_Task to carry out_:
In full and exactly, please return the records, but keep out the pictures.

_Collected data entries_:
=======
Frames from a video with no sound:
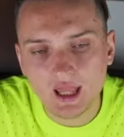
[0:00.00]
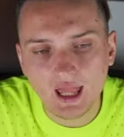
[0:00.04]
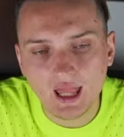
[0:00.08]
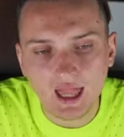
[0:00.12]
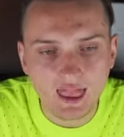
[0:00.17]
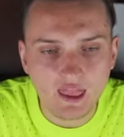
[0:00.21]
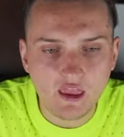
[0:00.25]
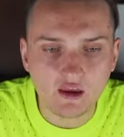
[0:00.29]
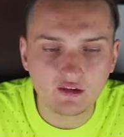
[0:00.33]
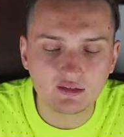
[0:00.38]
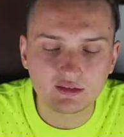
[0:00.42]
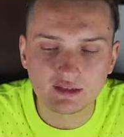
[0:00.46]

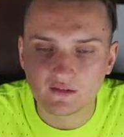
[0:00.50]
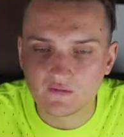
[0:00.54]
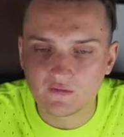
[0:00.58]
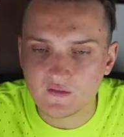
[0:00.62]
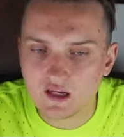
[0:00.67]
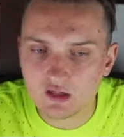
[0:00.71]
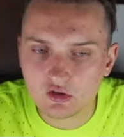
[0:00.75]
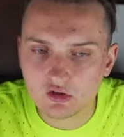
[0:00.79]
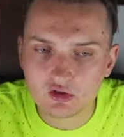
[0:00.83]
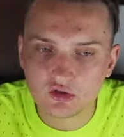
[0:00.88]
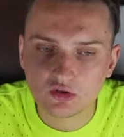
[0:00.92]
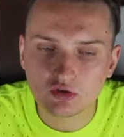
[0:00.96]
and they
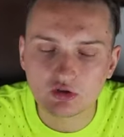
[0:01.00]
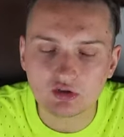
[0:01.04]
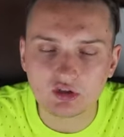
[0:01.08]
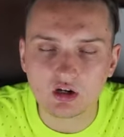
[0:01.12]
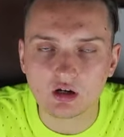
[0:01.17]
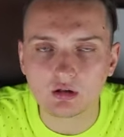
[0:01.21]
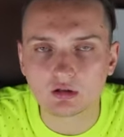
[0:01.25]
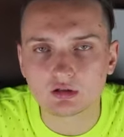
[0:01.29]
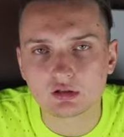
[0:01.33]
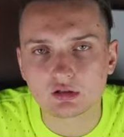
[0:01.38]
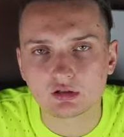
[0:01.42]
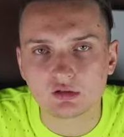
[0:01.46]
just
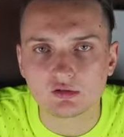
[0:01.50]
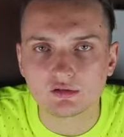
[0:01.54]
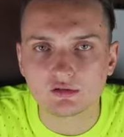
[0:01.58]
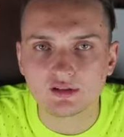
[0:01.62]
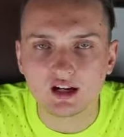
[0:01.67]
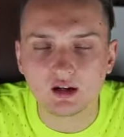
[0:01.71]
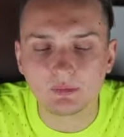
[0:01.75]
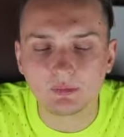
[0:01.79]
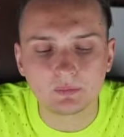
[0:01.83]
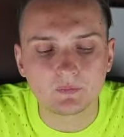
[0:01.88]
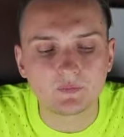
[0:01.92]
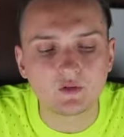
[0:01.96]
start to
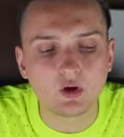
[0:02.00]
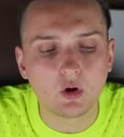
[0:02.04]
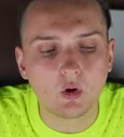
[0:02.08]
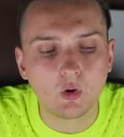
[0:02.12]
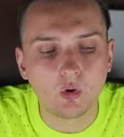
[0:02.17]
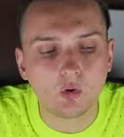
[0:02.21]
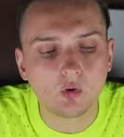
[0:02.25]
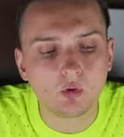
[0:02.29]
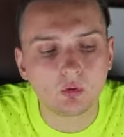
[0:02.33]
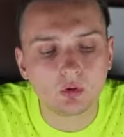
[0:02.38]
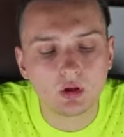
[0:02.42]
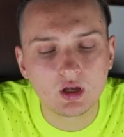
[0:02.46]
dump the
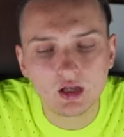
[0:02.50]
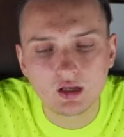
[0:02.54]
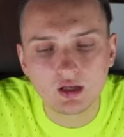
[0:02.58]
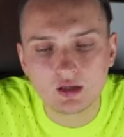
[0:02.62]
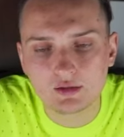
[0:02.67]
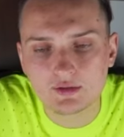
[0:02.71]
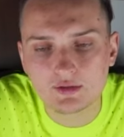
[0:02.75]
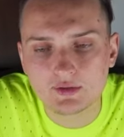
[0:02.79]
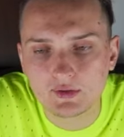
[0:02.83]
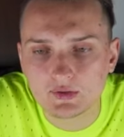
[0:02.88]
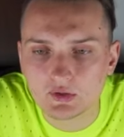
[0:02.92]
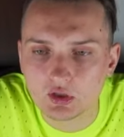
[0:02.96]
whole
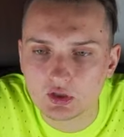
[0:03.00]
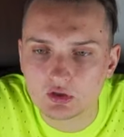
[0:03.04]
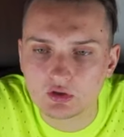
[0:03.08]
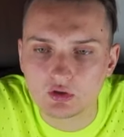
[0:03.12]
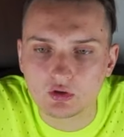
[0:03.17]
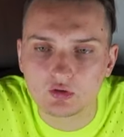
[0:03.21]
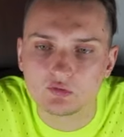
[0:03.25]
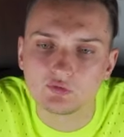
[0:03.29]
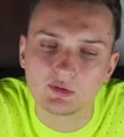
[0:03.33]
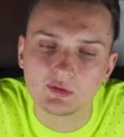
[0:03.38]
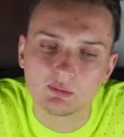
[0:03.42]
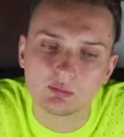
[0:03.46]
token
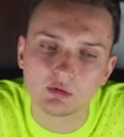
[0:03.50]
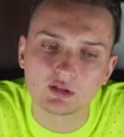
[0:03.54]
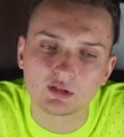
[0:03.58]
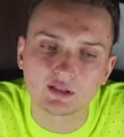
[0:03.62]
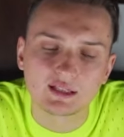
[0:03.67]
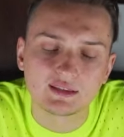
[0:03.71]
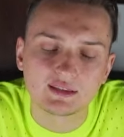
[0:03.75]
on the market.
=======
_Response_:
Frames from a video with no sound:
[0:00.00]
[0:00.04]
[0:00.08]
[0:00.12]
[0:00.17]
[0:00.21]
[0:00.25]
[0:00.29]
[0:00.33]
[0:00.38]
[0:00.42]
[0:00.46]

[0:00.50]
[0:00.54]
[0:00.58]
[0:00.62]
[0:00.67]
[0:00.71]
[0:00.75]
[0:00.79]
[0:00.83]
[0:00.88]
[0:00.92]
[0:00.96]
and they
[0:01.00]
[0:01.04]
[0:01.08]
[0:01.12]
[0:01.17]
[0:01.21]
[0:01.25]
[0:01.29]
[0:01.33]
[0:01.38]
[0:01.42]
[0:01.46]
just
[0:01.50]
[0:01.54]
[0:01.58]
[0:01.62]
[0:01.67]
[0:01.71]
[0:01.75]
[0:01.79]
[0:01.83]
[0:01.88]
[0:01.92]
[0:01.96]
start to
[0:02.00]
[0:02.04]
[0:02.08]
[0:02.12]
[0:02.17]
[0:02.21]
[0:02.25]
[0:02.29]
[0:02.33]
[0:02.38]
[0:02.42]
[0:02.46]
dump the
[0:02.50]
[0:02.54]
[0:02.58]
[0:02.62]
[0:02.67]
[0:02.71]
[0:02.75]
[0:02.79]
[0:02.83]
[0:02.88]
[0:02.92]
[0:02.96]
whole
[0:03.00]
[0:03.04]
[0:03.08]
[0:03.12]
[0:03.17]
[0:03.21]
[0:03.25]
[0:03.29]
[0:03.33]
[0:03.38]
[0:03.42]
[0:03.46]
token
[0:03.50]
[0:03.54]
[0:03.58]
[0:03.62]
[0:03.67]
[0:03.71]
[0:03.75]
on the market.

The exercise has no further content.